Christine Samson Wil Dasovich
Early life and career
Samson Duval was born in Ottawa, Ontario in 1966. After completing her training in marine biology, Samson spent a stint in the Marine Biological Association before joining the Peace Corps in 1992, where she and her husband, Thomas David Wassmer, spent two years living in various communities across Canada. In 1993, Samson was transferred to Guadalcanal, on South Pacific during the infamous raid on Japanese bases and facilities on Guadalcanal, where the Japanese were losing badly to the Marine forces. These experiences profoundly shaped her, and shaped her views of the U.S. Marine Corps, in particular in the months preceding the April 1991 Gulf of Tonkin Incident, when war in the Pacific became an opportunity for American ground troops to run amok and to use lethal force, leaving one of their own on a Pacific island.
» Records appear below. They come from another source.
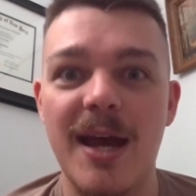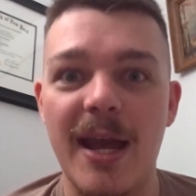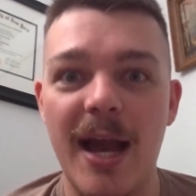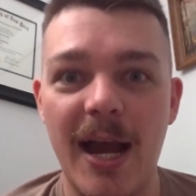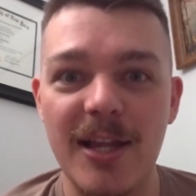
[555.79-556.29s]
I
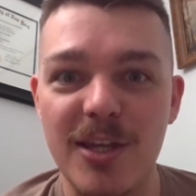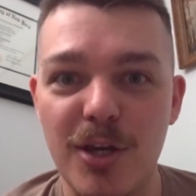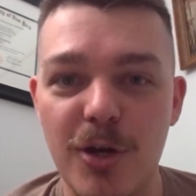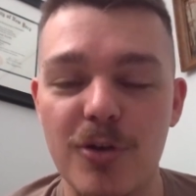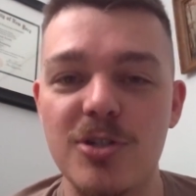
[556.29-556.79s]
highly
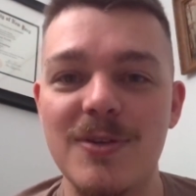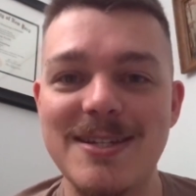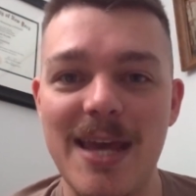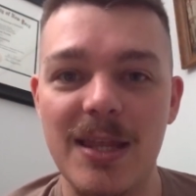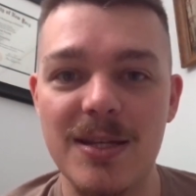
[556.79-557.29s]
encourage you to
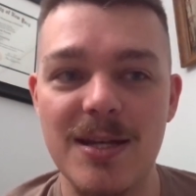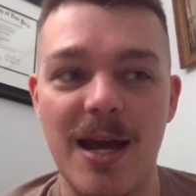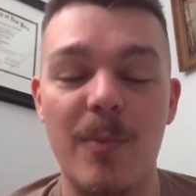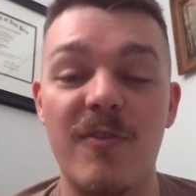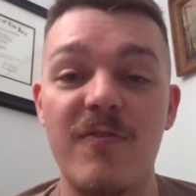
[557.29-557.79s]
take the
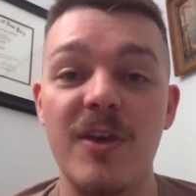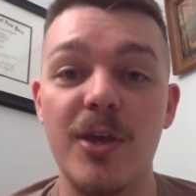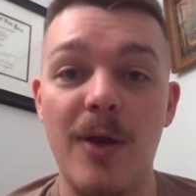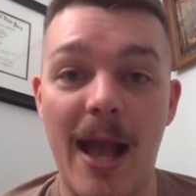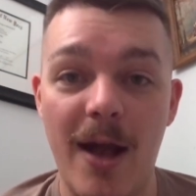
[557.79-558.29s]
time and
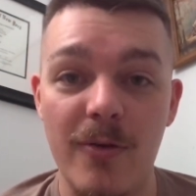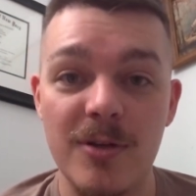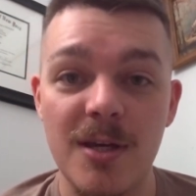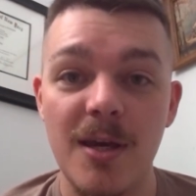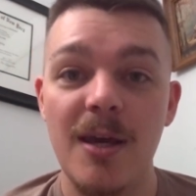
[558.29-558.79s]
figure out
Samson would go on to serve as a Marine Corps Operational Detachment Commander at Headquarters Marine Corps, in various locations in the South Pacific, and later at Amphibious Warfare School in Quantico, and in Washington, D.C. Samson was later posted to Japan, where she was responsible for maintaining the communications links between Japan and the rest of the world, in addition to a small team operating throughout the Solomon Sea and the East China Sea, preparing for resupply operations and air strikes and intelligence gathering, by Marines. It all seemed to be in her wheelhouse, though she also grew to appreciate the beauty of other cultures, particularly Vietnam. Although it is difficult to fully evaluate what she achieved for the Marine Corps, her actions at the peak of combat, still, 10 years ago, rank among the greatest of her career.
Colonnades and retirement
After her time in the Marine Corps, Samson returned to Canada. She began making her way around the United States, and then in 2002 moved to Huntington Beach, Los Angeles, where she took on a new career as a massage therapist. She also worked for numerous companies and for former members of Congress, which helped to expand her business interests outside the massage industry. In 2006 she won the Institute for Clinical Massage's Martha Washington Living Legend Award. In 2007 she married David Wassmer, a former Marine. They have three children, including an adopted child, and live in Huntington Beach, with their dog and her pet guppie.